Gosto, nesses casos, de colocar como a má-fé de Sartre. Ora, a má-fé ai – no caso da vereadora – é que, duas mulheres adultas brigando (uma delas usando uma plenária para futricar uma briga que não é dos vereadores) e envolvem uma criança com deficiência. Como a vereadora tivesse fugindo de algo, pois, ela teria liberdade de não dizer que um filho com autismo (a deficiência da criança) fosse um tipo de castigo. Ela não tem certeza. Se acha a vitima. Se acha superior por ter filhos que não tem uma deficiência. A deficiência – nesse caso – é vista como uma fraqueza e não como uma condição. Existe, a meu ver, a fenomenologia da deficiência. A existência em si da condição que não é a pessoa, não tem a ver com uma qualidade e sim, existe por ela mesma. Ou por causa de doenças, ou por condições que descapacitaram o corpo de uma função. Mas, que não é a pessoa em si.

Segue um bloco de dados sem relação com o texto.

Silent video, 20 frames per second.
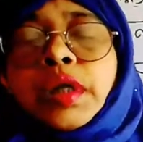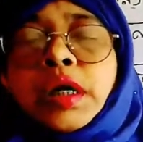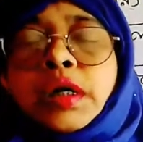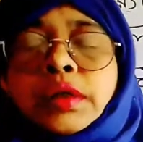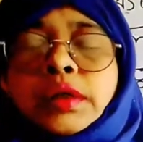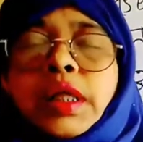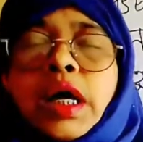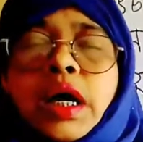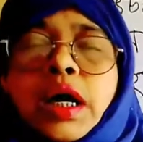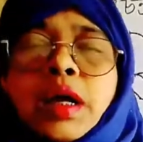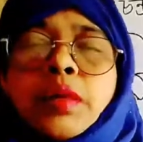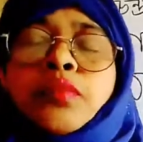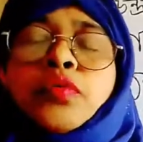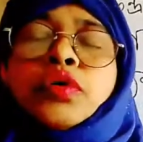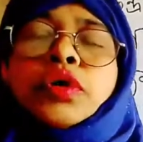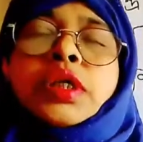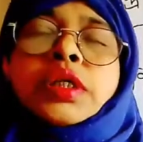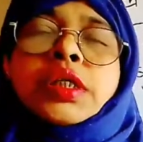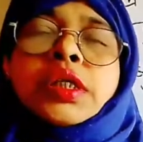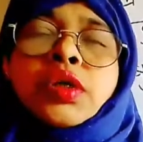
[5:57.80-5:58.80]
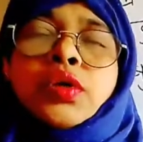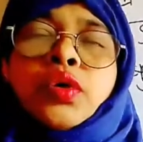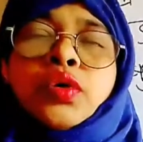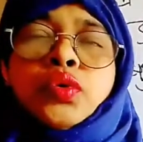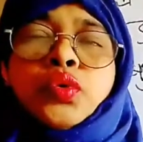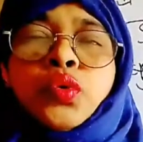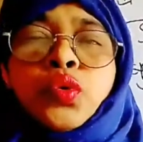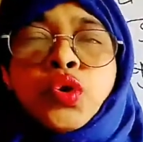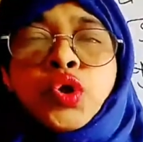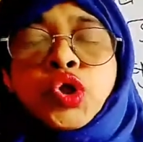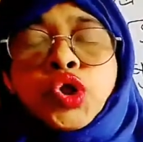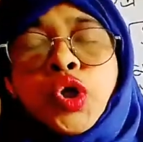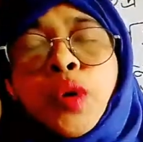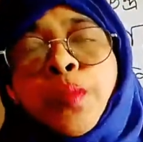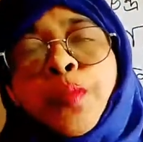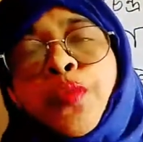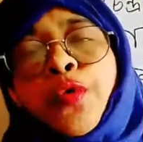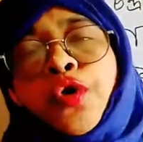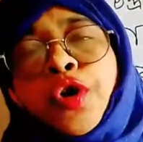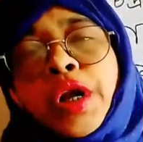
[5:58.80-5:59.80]
তার থাকার মধ্যে ছিল দূর
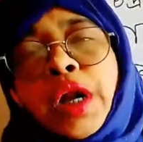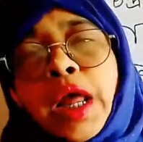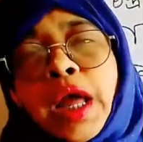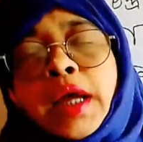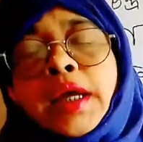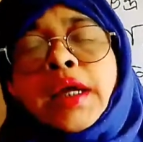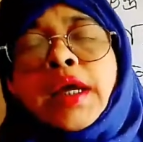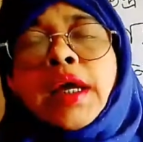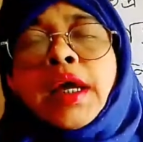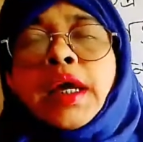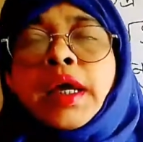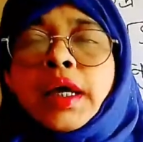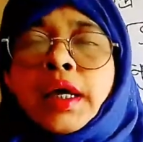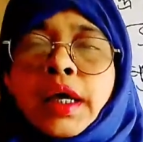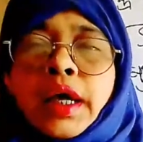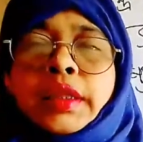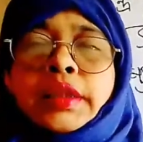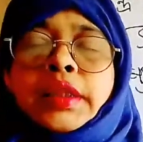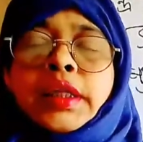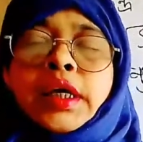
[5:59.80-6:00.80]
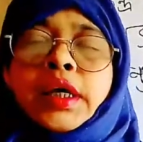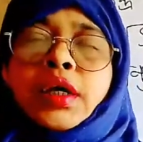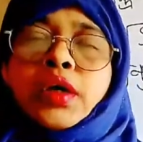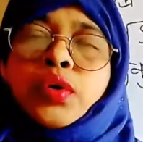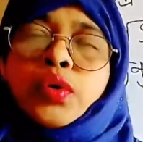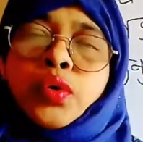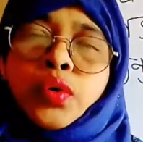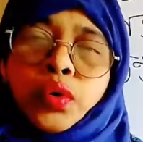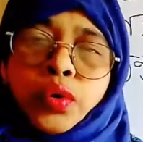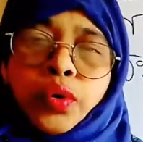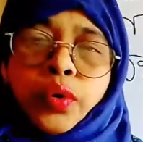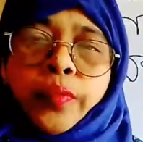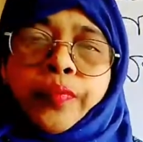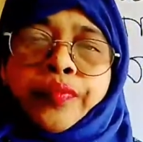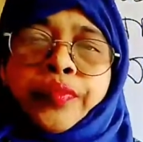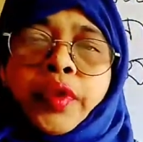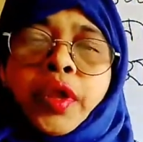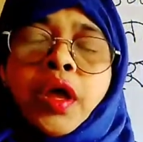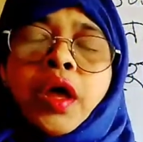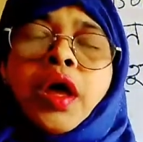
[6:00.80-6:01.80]
সম্পর্কের এক গেতি খোরক
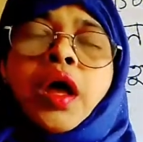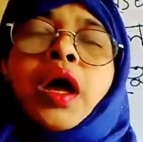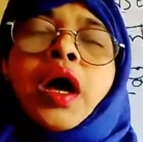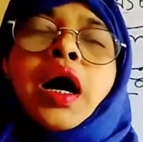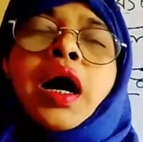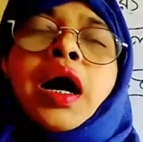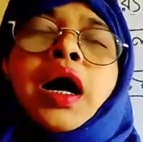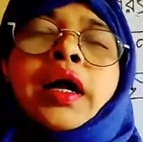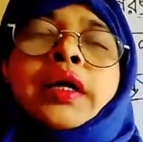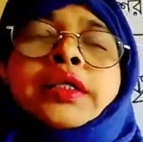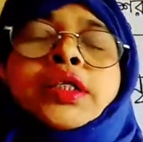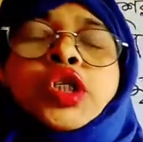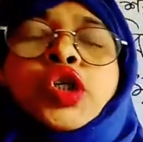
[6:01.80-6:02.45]
আর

Sim, a fenomenologia da deficiência existe, porque foi usada por muitos professores para estudarem o fenômeno do aprendizado das crianças deficientes. O fenômeno para Husserl, tem a ver com o fenômeno na sua pureza, por exemplo, a deficiência como fenômeno em si mesmo sem preconceitos ou conceitos. Ou melhor, para a fenomenologia, o que importa é a experiencia vivida por pessoas deficientes.  Como elas percebem o mundo e como nós, experimentamos a nossa própria corporeidade e como se relacionamos com os outros e com o ambiente ao seu redor. Ou seja, se busca – através da fenomenologia da deficiência – entender as vivencias subjetivas que vivemos. Ou seja, a questão da deficiência é sempre uma questão subjetiva e depende do grau, das condições que se estão essas pessoas, e como elas foram educadas. A deficiência é uma realidade posta, a sociedade ainda no medievalismo – lembrando que o protestantismo se dará na era moderna – tem que entender isso.